During a chance meeting with legendary hip-hop artist Snoop Dogg, Shah found his hook: a star-studded concert series that funneled its proceeds to autism research. In 2014, Autism Rocks was born, and the dream had become a reality. With Prince as the headliner, the charity’s first event was a smashing success that raised hundreds of thousands of pounds from some 600 philanthropic Londoners. The rest, as they say, is history.
As Autism Rocks grows, Shah is getting used to setting—and clearing—high bars for his charitable activities. He’s currently overseeing the construction of the Autism Rocks Support Centre, a full-spectrum resource for Dubai families facing autism-related challenges. According to Shah, the Support Centre will fill a crucial and largely unmet need in the emirate.

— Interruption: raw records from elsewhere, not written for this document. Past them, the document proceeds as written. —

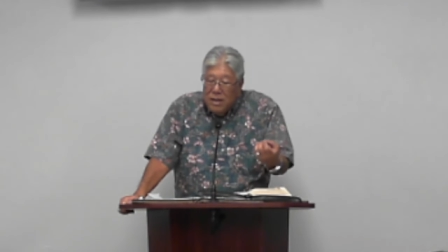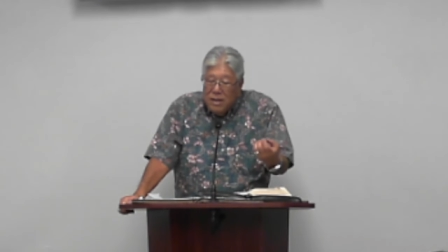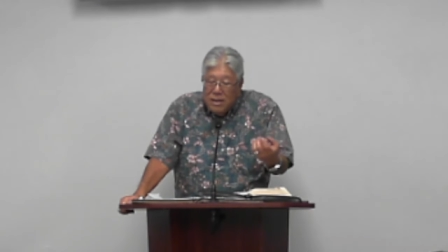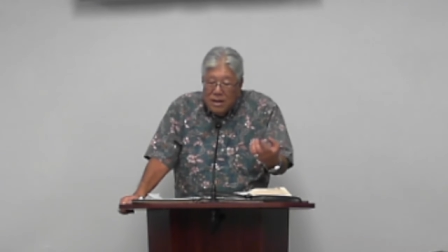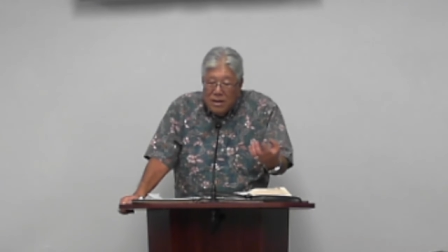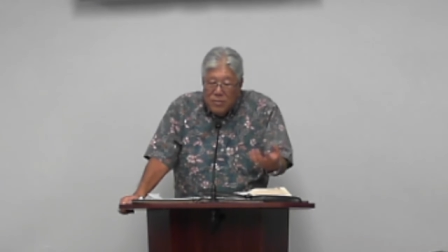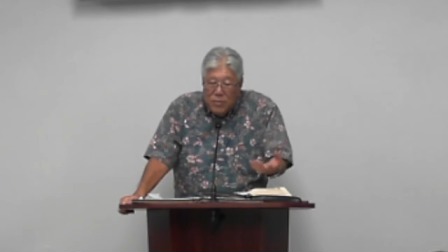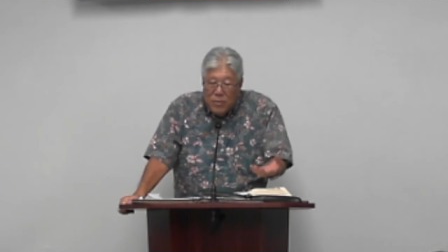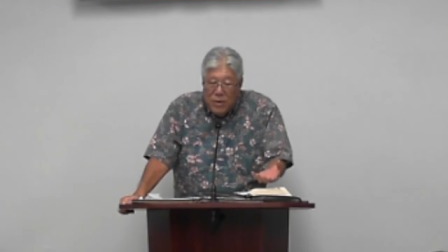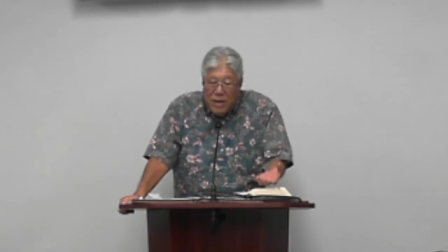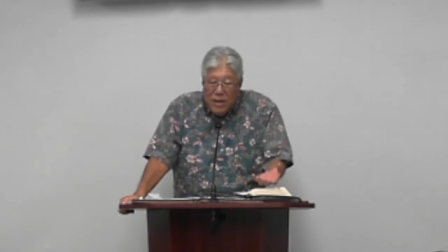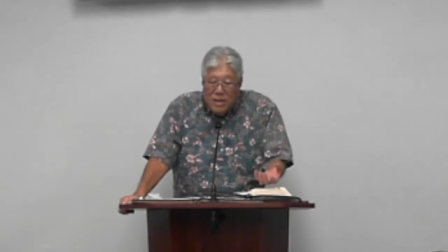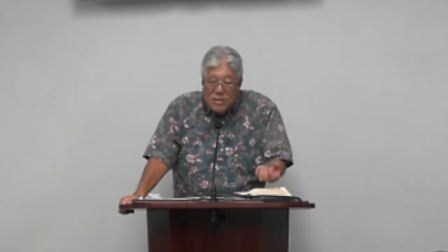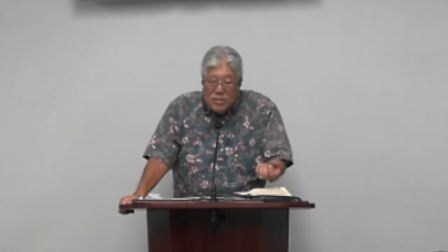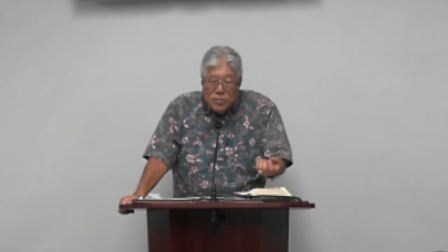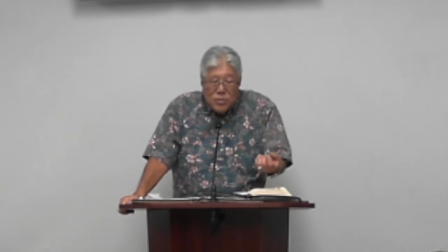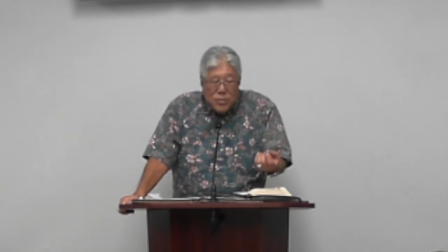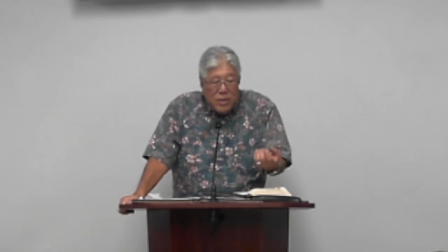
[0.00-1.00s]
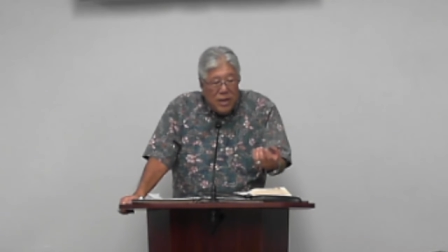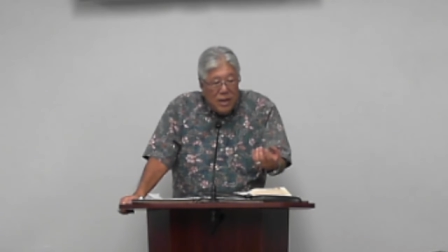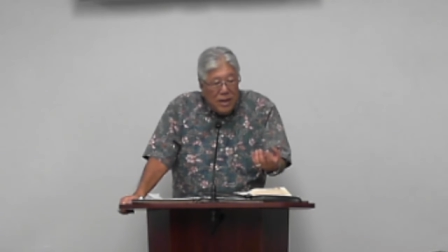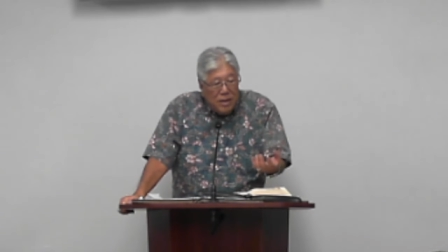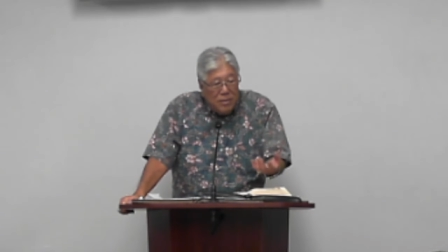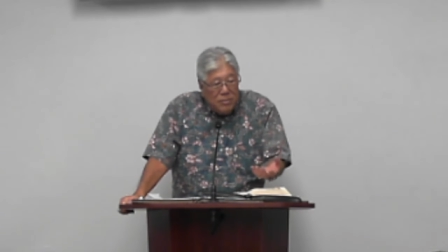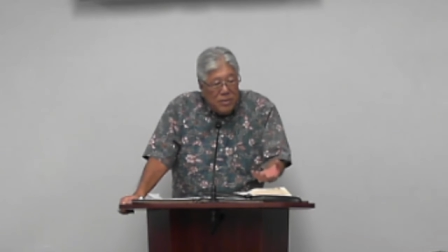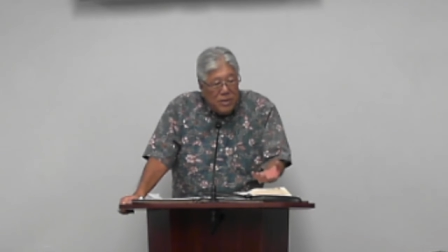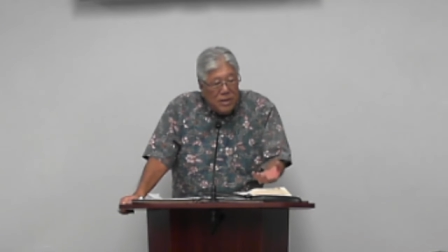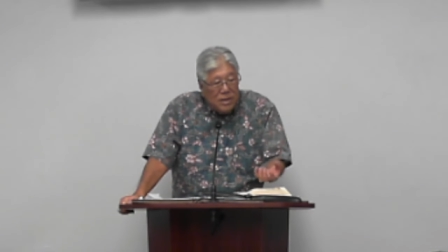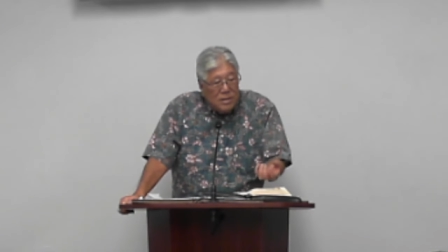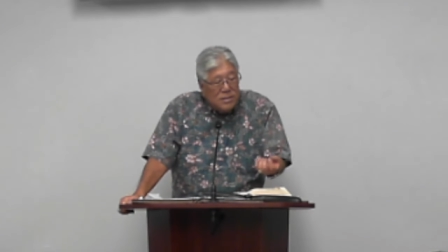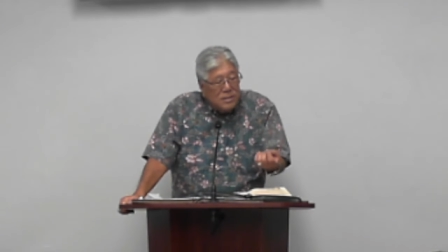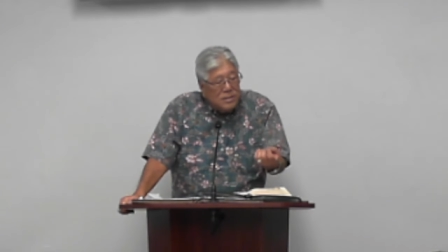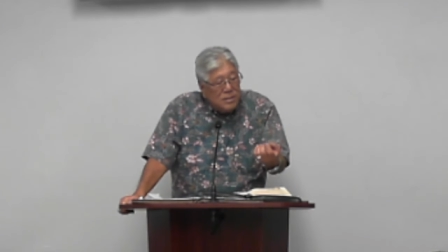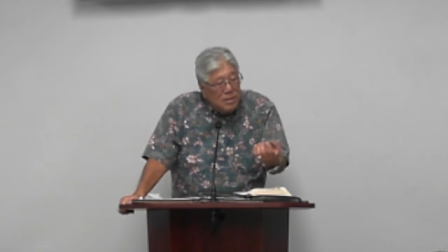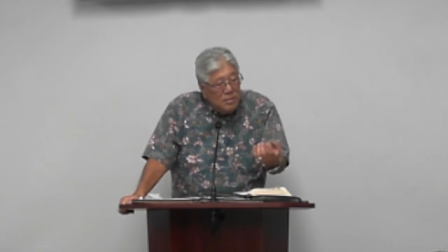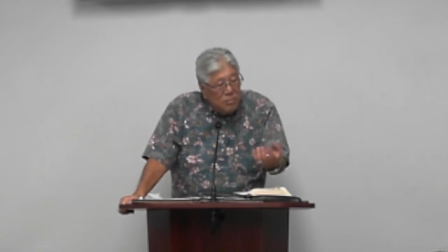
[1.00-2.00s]
That way is only emptiness.
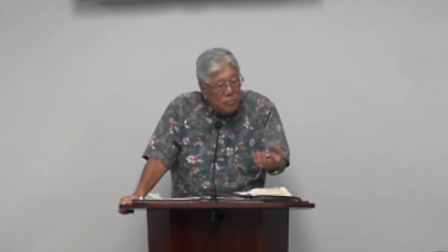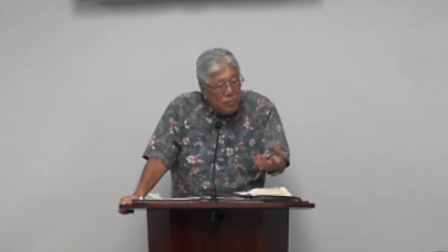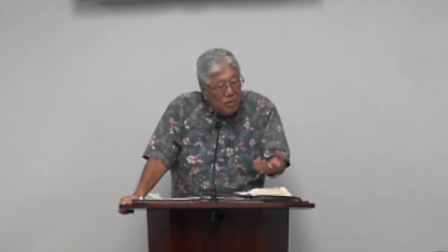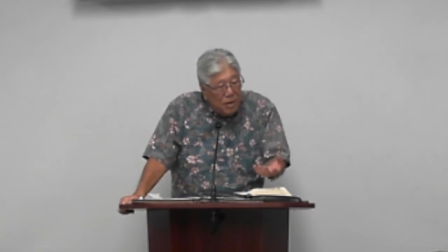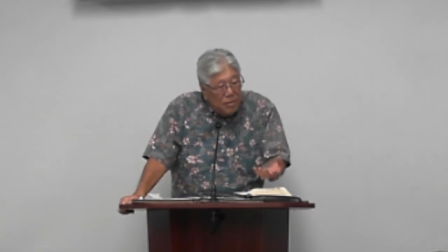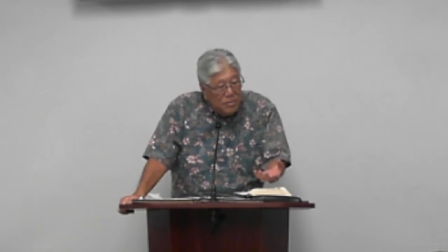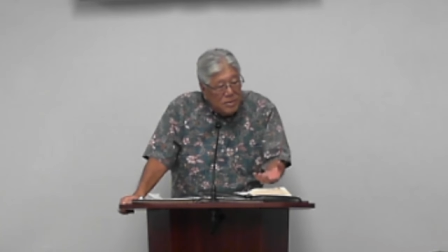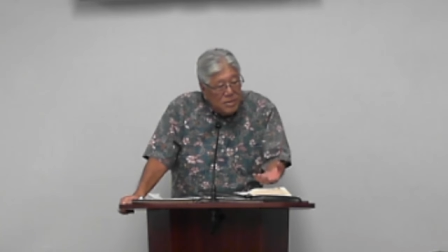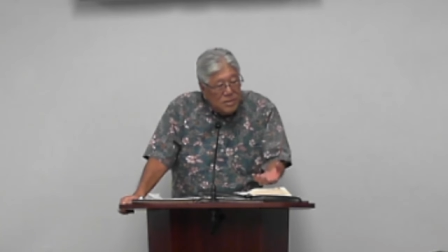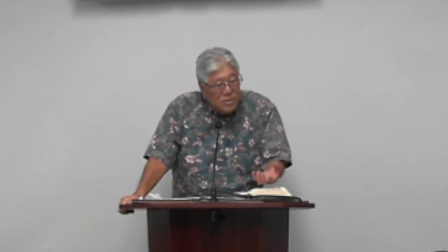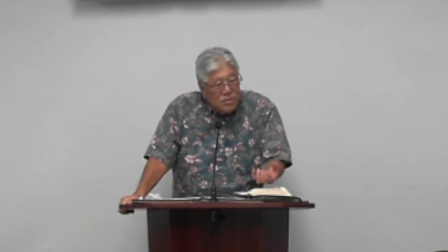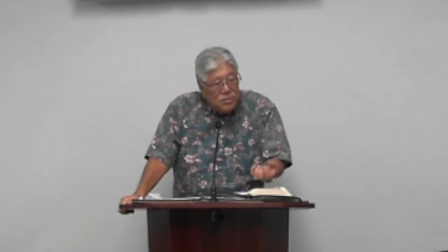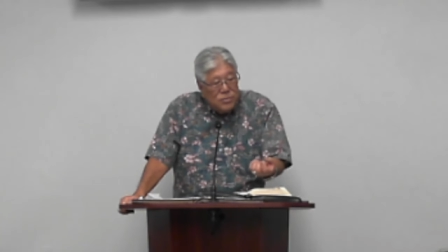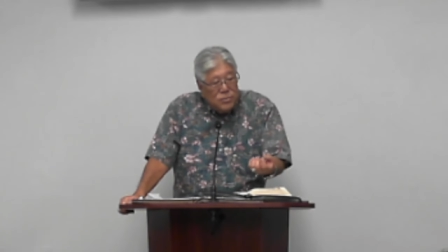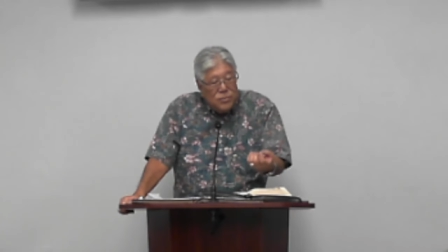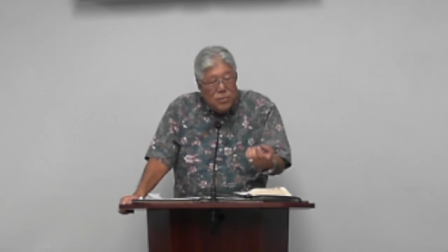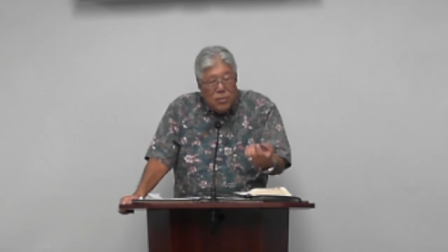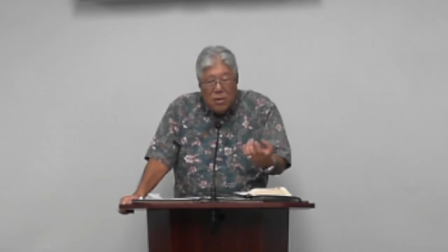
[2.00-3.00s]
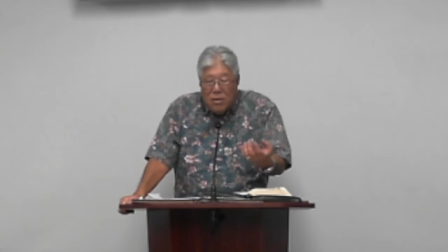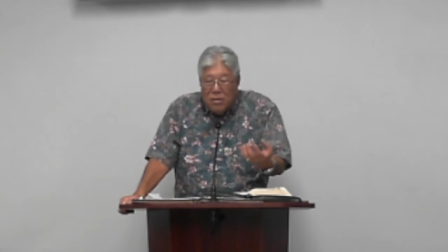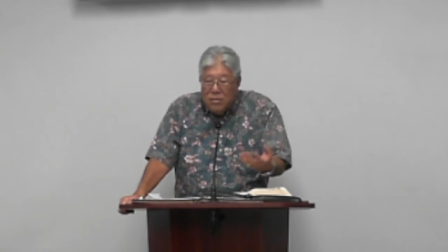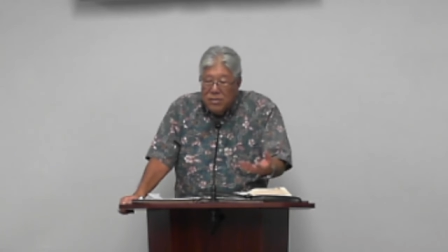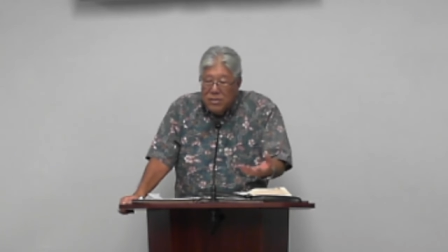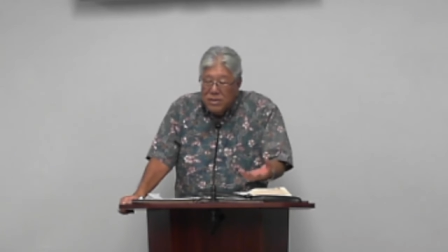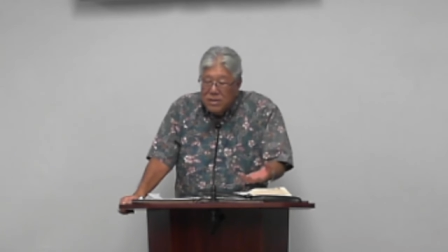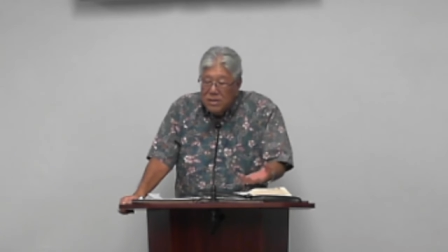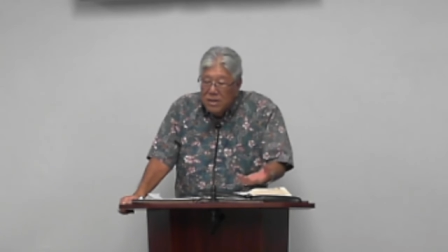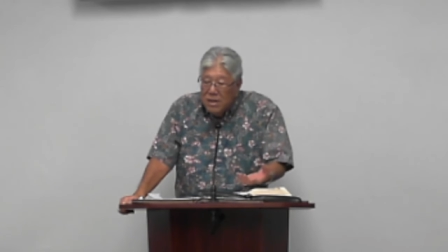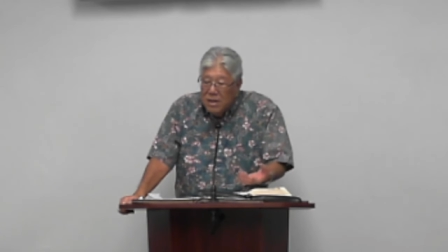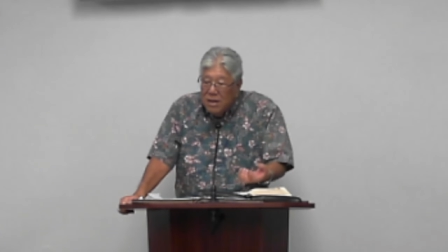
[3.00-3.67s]
Sin promises you all the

“The Autism Rocks Support Centre is a much-needed facility in the UAE,” says Shah. “Autism is not recognised for insurance-funded care here, which presents substantial challenges for families with limited resources.”
Shah is also deeply involved in the continued development of the Autism Rocks Arena. Launched in 2016 with the help of pop superstar Nicki Minaj, the arena is a purpose-built temporary venue with seating space for 21,000. Though it’s merely a placeholder for the permanent arena, which is set to open its doors in 2018, the temporary space has a full concert schedule—proof positive that Shah’s passion for autism research (and good old-fashioned rock ’n’ roll) is infectious.